Bu acılara şahit olmazdık…
Tüm Müslümanların, üzerine düşen zekat farizasını yerine getirdiği takdirde yıllık zekât gelirinin hiç de azımsanamayacak bir boyutta olduğuna işaret eden Karadaği, “2008’de yaptığım bir araştırma neticesinde, İslam dünyasının yıllık zekât gelirinin en az 300 milyar dolar olması gerektiği sonucuna ulaştım. Şayet zekat sistemi doğru ve etkin şekilde işletilseydi İslam dünyasında bugün yaşanan bu acı tabloya şahit olmazdık” dedi. Kur’ân-ı Kerim’deki Kureyş suresinin son ayetine atıfta bulunan Karadaği, “Allah, kitabında da güvenlik ve ekonominin birbirine bağlı olduğunu söylüyor. Surenin son ayetindeki ‘açlıktan doyurma’ ile yoksulluk ve işsizlik gibi ekonomik sorunlara, ‘korkudan emin kılma’ ibaresiyle de sosyal ve siyasi durumlara işaret edilmiştir” diye konuştu.
Zekat, kan ve gözyaşını dindirir
İslâmın ekonomik güvenliği, siyasi güvenliğin önünde tuttuğunu söyleyen Karadaği, “zekâtın, yoksulluğu büyük ölçüde azaltarak ekonomik, siyasi, sosyal ve askeri sorunların çözümünde kullanılabilecek etkili bir enstrüman olduğunu” dile getirdi. Kan ve göz yaşının dinmediği Suriye, Irak ve Yemen’deki siyaset ve güvenliğe de değinen Karadaği, “Sorunların çözümünde siyasi destek sağlayamayanlar, maddi katkı verebilir ki bunun en alt düzeyi de zekâttır” dedi.

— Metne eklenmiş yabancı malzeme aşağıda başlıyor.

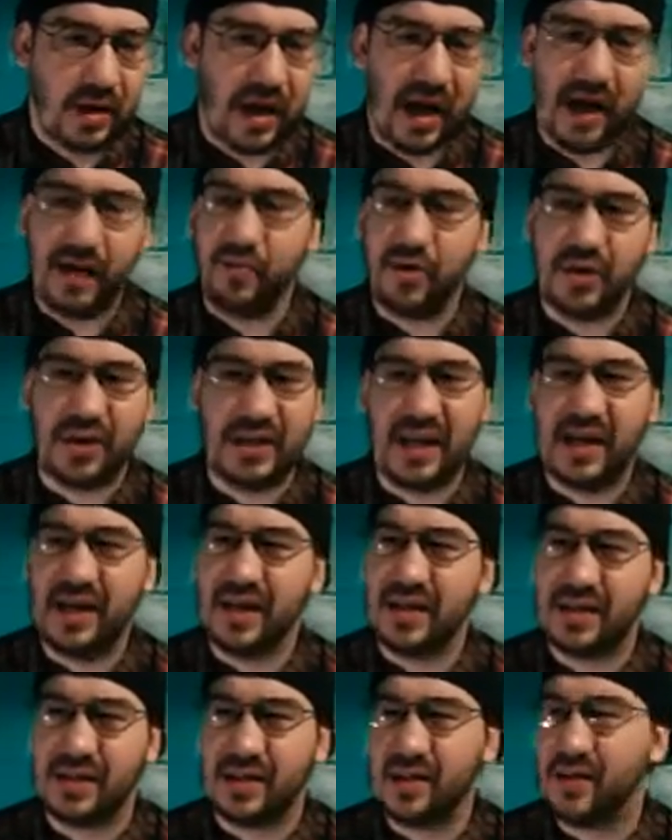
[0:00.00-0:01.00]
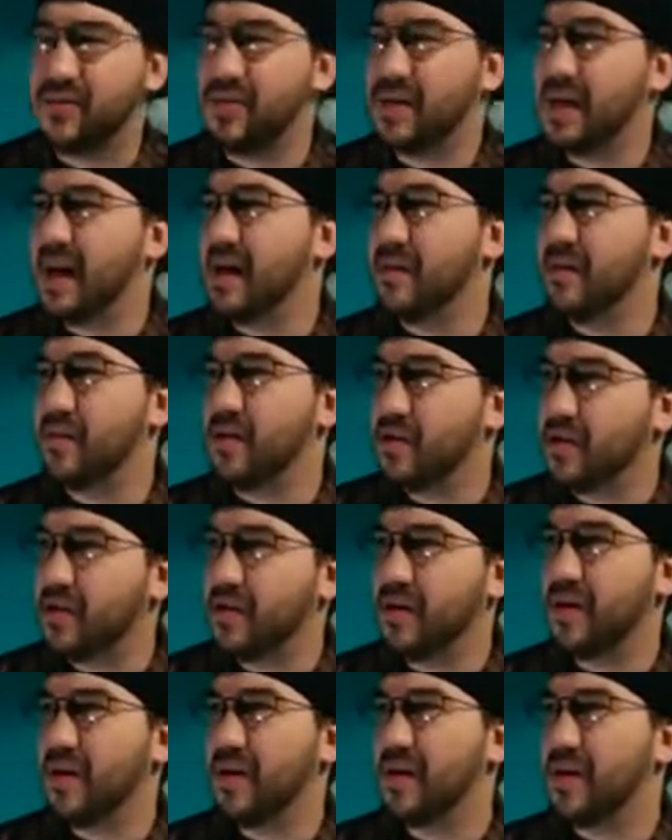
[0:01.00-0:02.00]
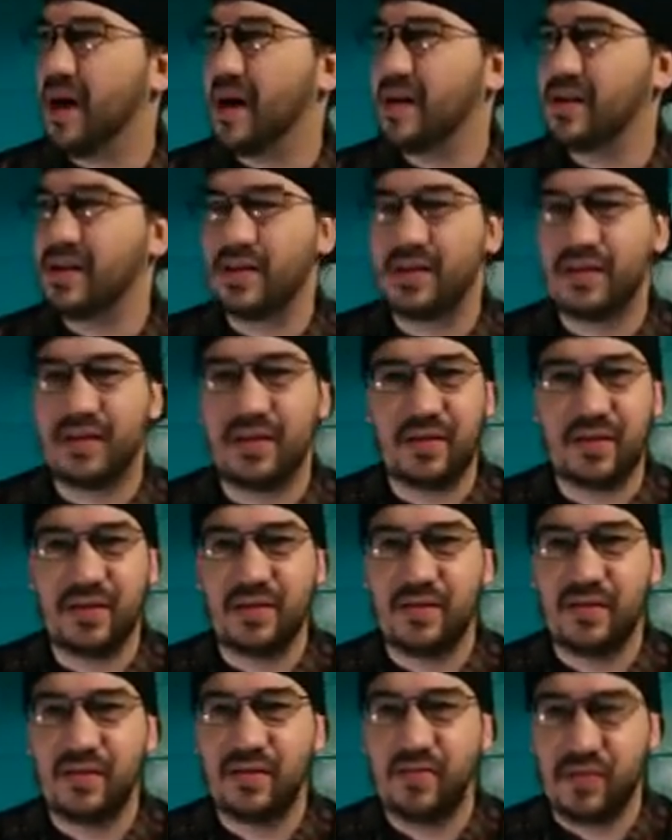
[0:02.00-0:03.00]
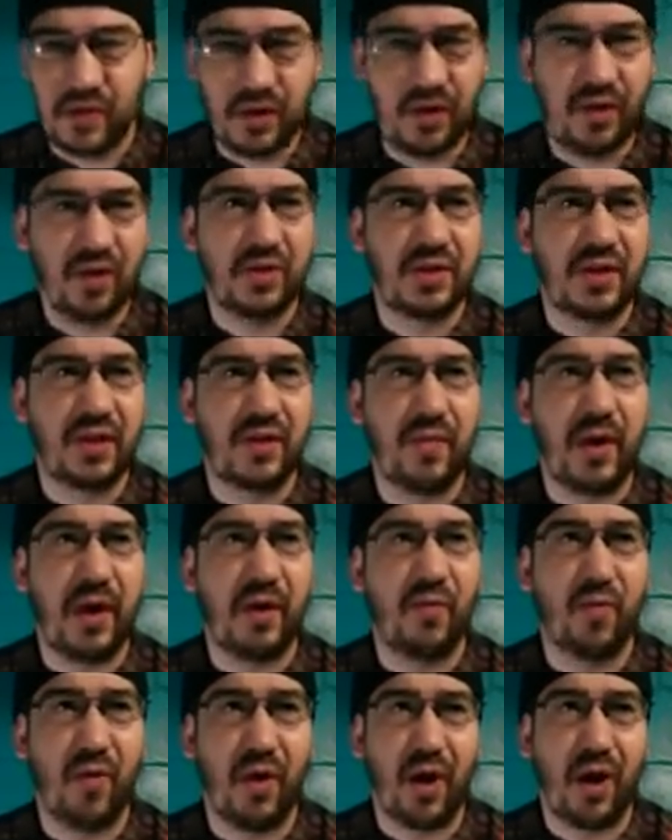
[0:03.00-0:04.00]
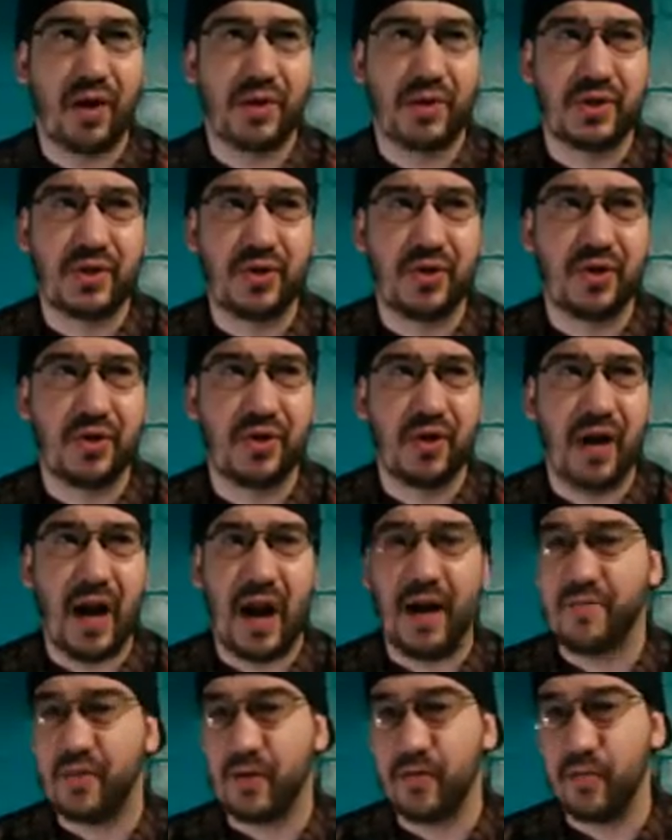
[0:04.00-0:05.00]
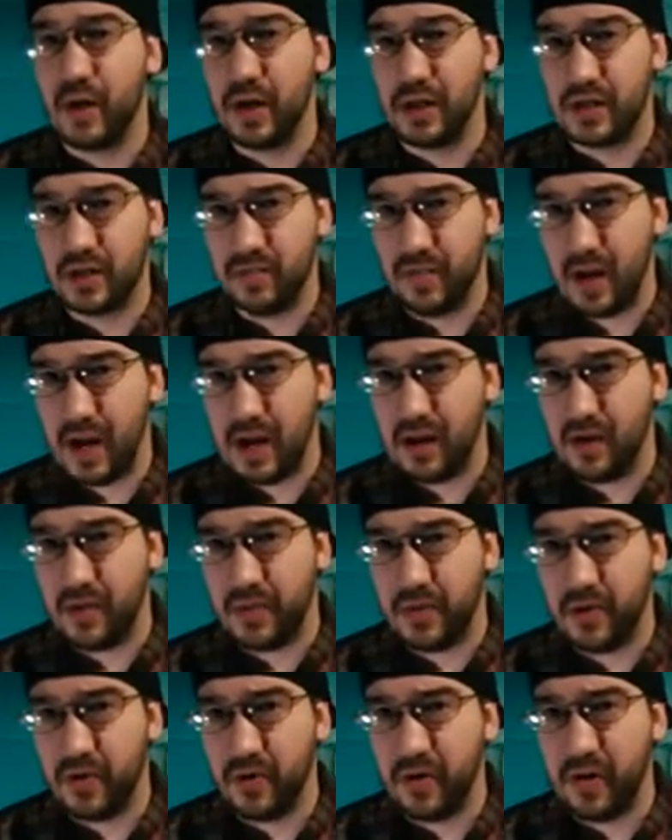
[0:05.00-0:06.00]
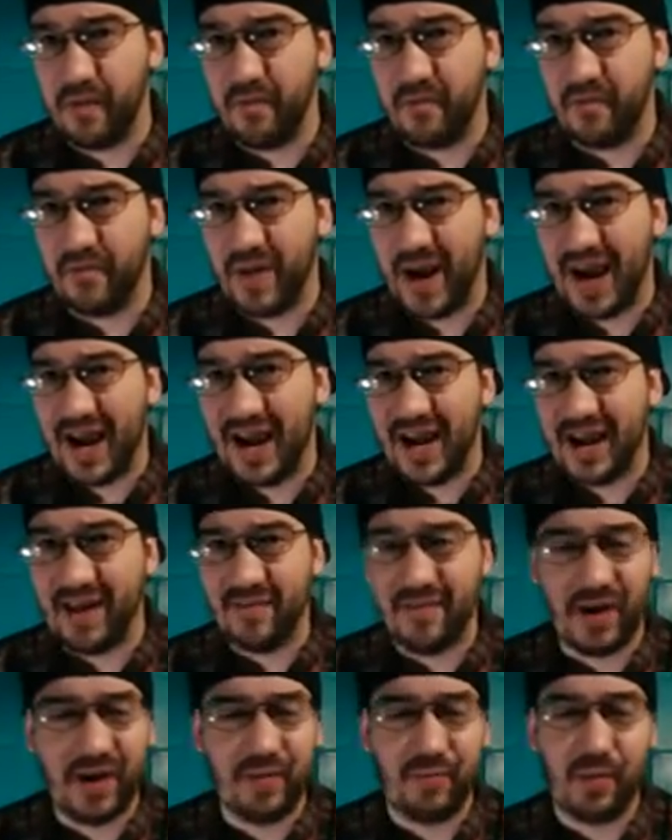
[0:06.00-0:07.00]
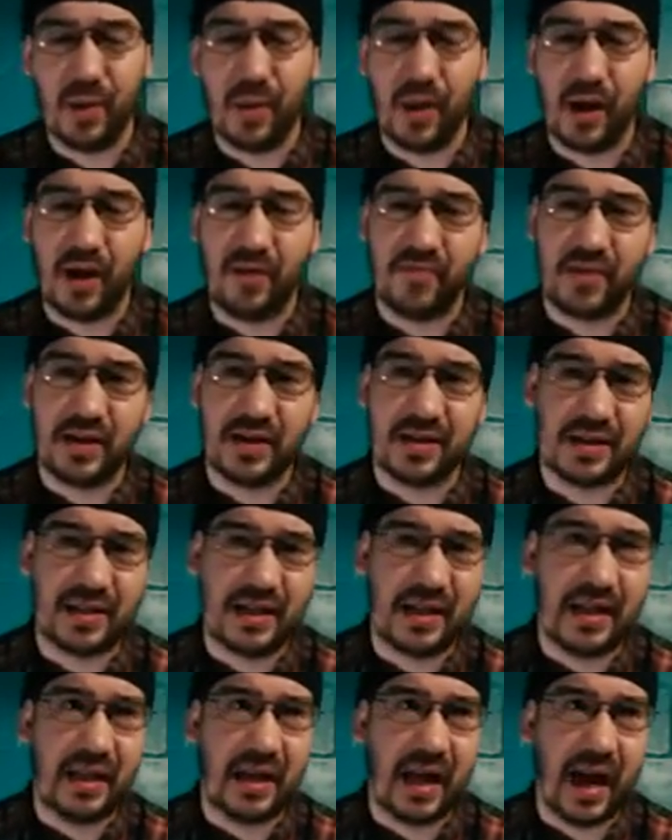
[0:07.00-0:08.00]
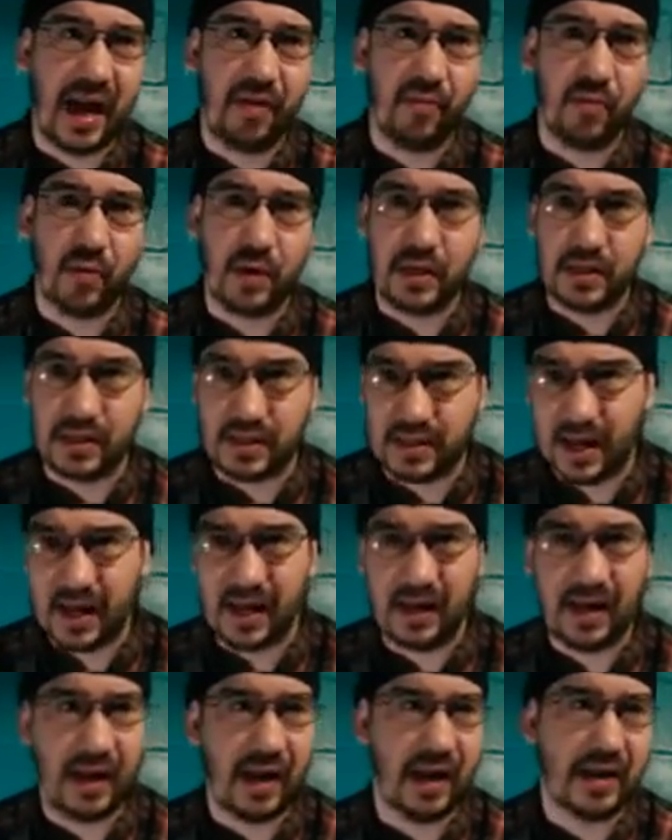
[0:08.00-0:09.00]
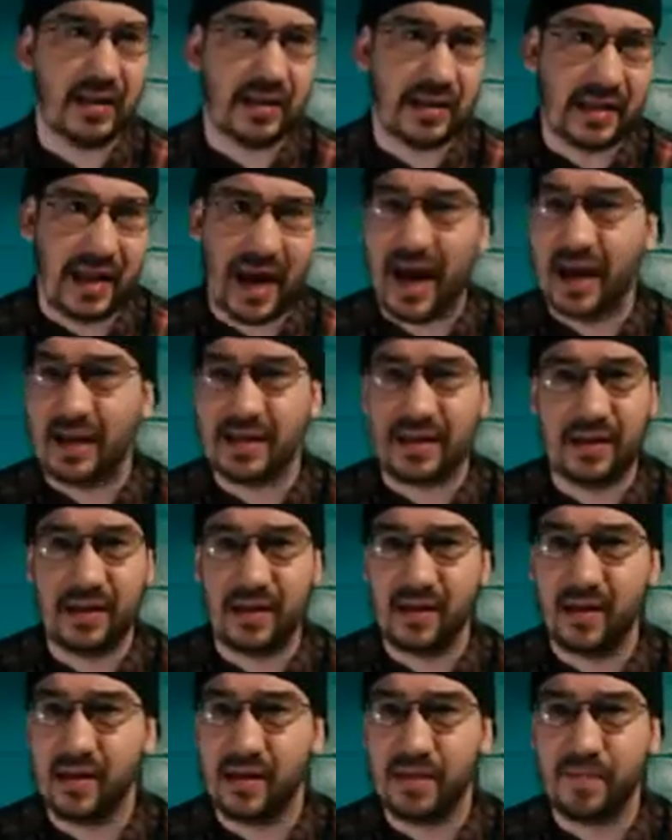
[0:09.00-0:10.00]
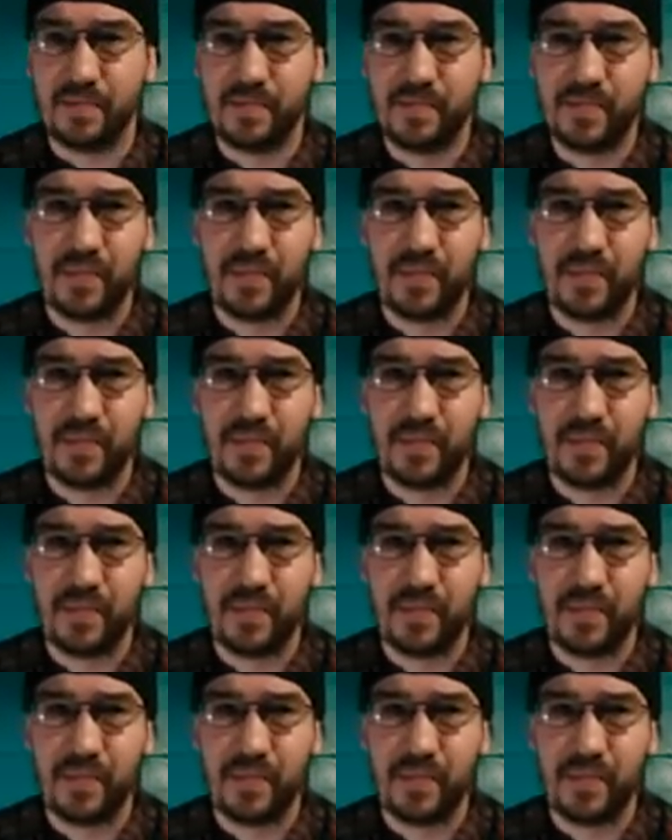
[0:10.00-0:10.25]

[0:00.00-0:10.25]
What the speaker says: Kairi Sane is so damn good. If she goes in the main roster after WrestleMania 35, I would love to see Kairi Sane against Asuka.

Zekât en etkin şekilde nasıl kullanılır?
İslâmî ekonomi ve finansmanla ilgilenen uzmanlar, zekat sisteminin “terörle mücadele ve mültecilerin ekonomik sorunlarını gidermede nasıl daha etkin şekilde kullanılabileceğine” ilişkin gazetecilere değerlendirmede bulundu. Uzmanlar, ekonomik ve toplumsal sorunlara karşı bir “emniyet supabı” vazifesi gören zekatın, terör ve aşırılık yanlısı grupları besleyen yoksulluk ve cehaletin yok edilmesinde belirleyici olabileceğini ifade etti.